While PlayStation may have the leg up in player base, anyone with Game Pass can get access to that and virtually everything else that appeared at the show. That’s a hell of a deal and focusing on that is a sound strategy that made for a show less and less about trying to sell any one game (such as Halo Infinite, which was there, but not the headline). Maybe Microsoft realizes it doesn’t need to follow the old blueprint or be coy anymore. It doesn’t have a console generation to lose anymore, it’s blazing its own path. It can afford to be brazen and take shots at PlayStation’s approach to PC games while making it look absolutely effortless to do the same.

Game Pass has existed for years and been a relative success, but this cavalcade of imminent launches looks to be kicking off a reinvention around the long-teased evolution of how we should be playing games with a focus on instant or near-instant availability and most everything you could possibly want at your fingertips.

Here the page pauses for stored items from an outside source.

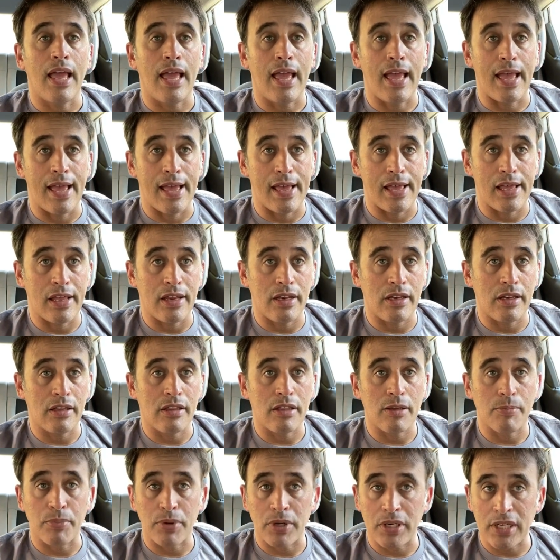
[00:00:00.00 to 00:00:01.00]
and
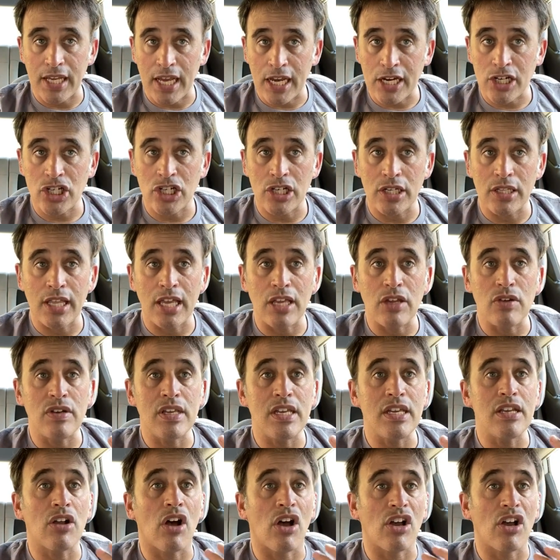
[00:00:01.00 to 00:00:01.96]
the protection that you need.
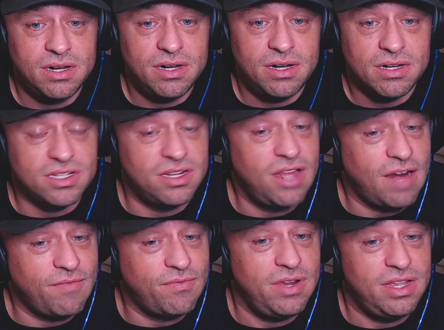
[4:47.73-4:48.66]
It's a lot
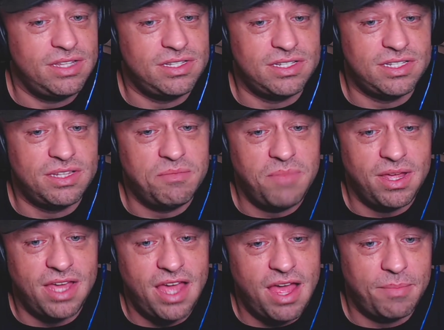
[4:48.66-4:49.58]
of reasons that make
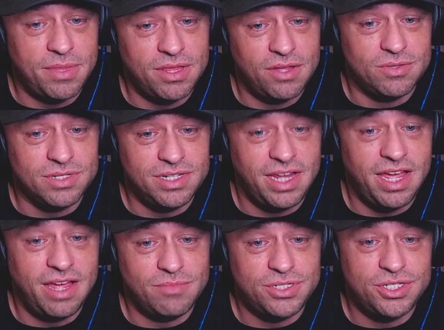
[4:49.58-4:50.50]
it happen though.
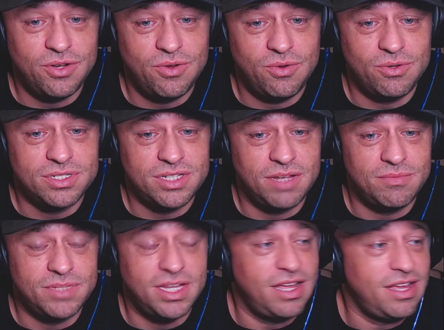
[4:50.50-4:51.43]
Damn show.
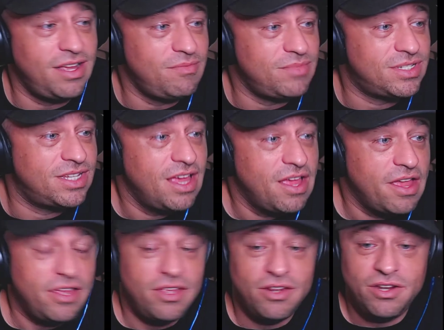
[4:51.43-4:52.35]
Sometimes
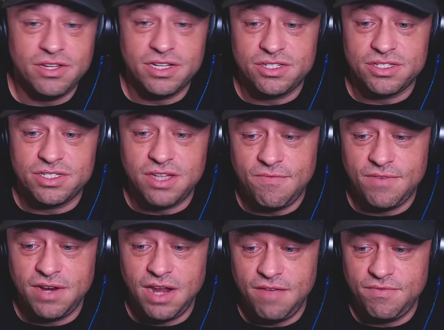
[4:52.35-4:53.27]
you look at yourself
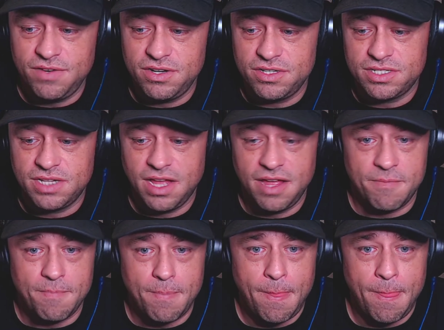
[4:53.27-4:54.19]
in life and you're just like,
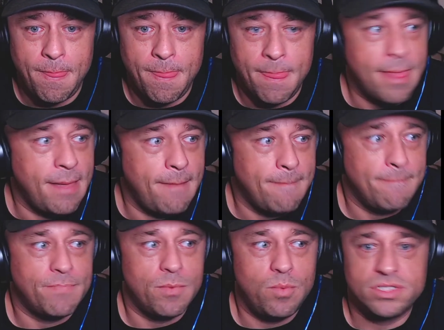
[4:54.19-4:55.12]

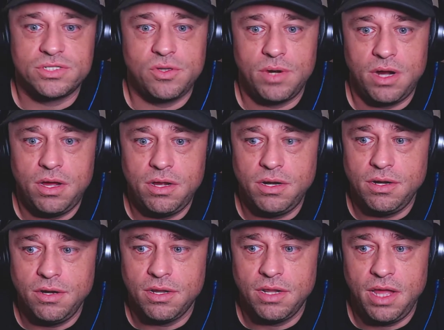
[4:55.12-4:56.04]
what's going on?
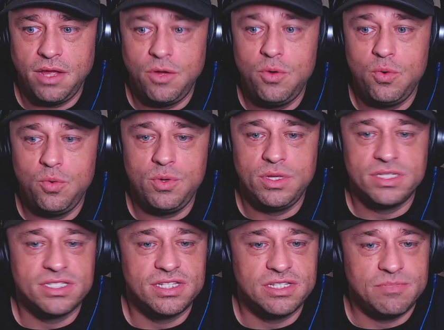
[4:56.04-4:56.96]
Like, who
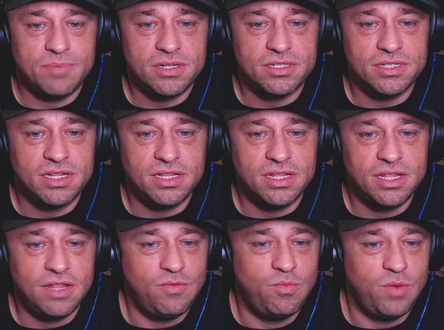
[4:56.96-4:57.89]
is this person?
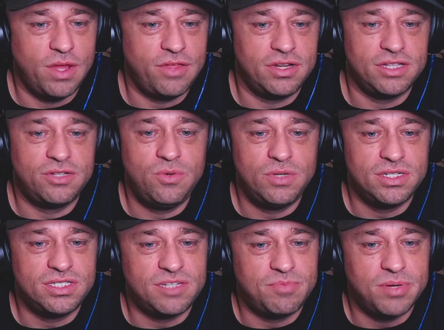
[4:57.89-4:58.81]
Whether it's who
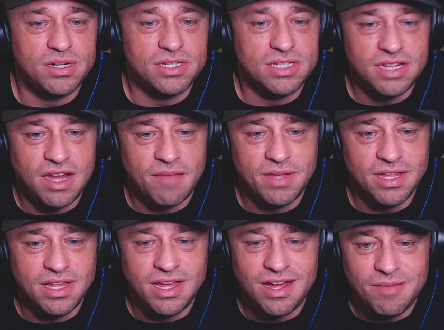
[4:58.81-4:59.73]
is this person that I've
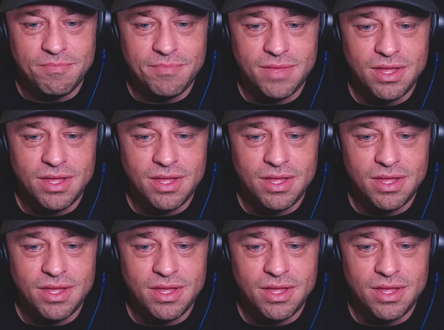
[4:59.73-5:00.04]
become,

To be sure, this also opens up questions about whether the curatorial effort that’s made Game Pass so attractive will give way to a kind of bloat or algorithmic curation that can make this kind of thing feel less special and make it less likely for players to explore the more interesting choices that get lost in the shuffle. Right now, though, we’re in that exciting early phase, like Netflix a few years ago when they were giving us all the content. Xbox finally has the games to prove it has a greater range than Halo and Gears of War, which became their very stale bread and butter over the last two decades.

Alongside that, Xbox now has the platform and reach to get their games to tons of people and they’re actively building the tech to increase that even further. After 20 years, the brand is finally getting diverse and smart, and I think it’s not only exactly what they needed, but clearly what’s really working for them.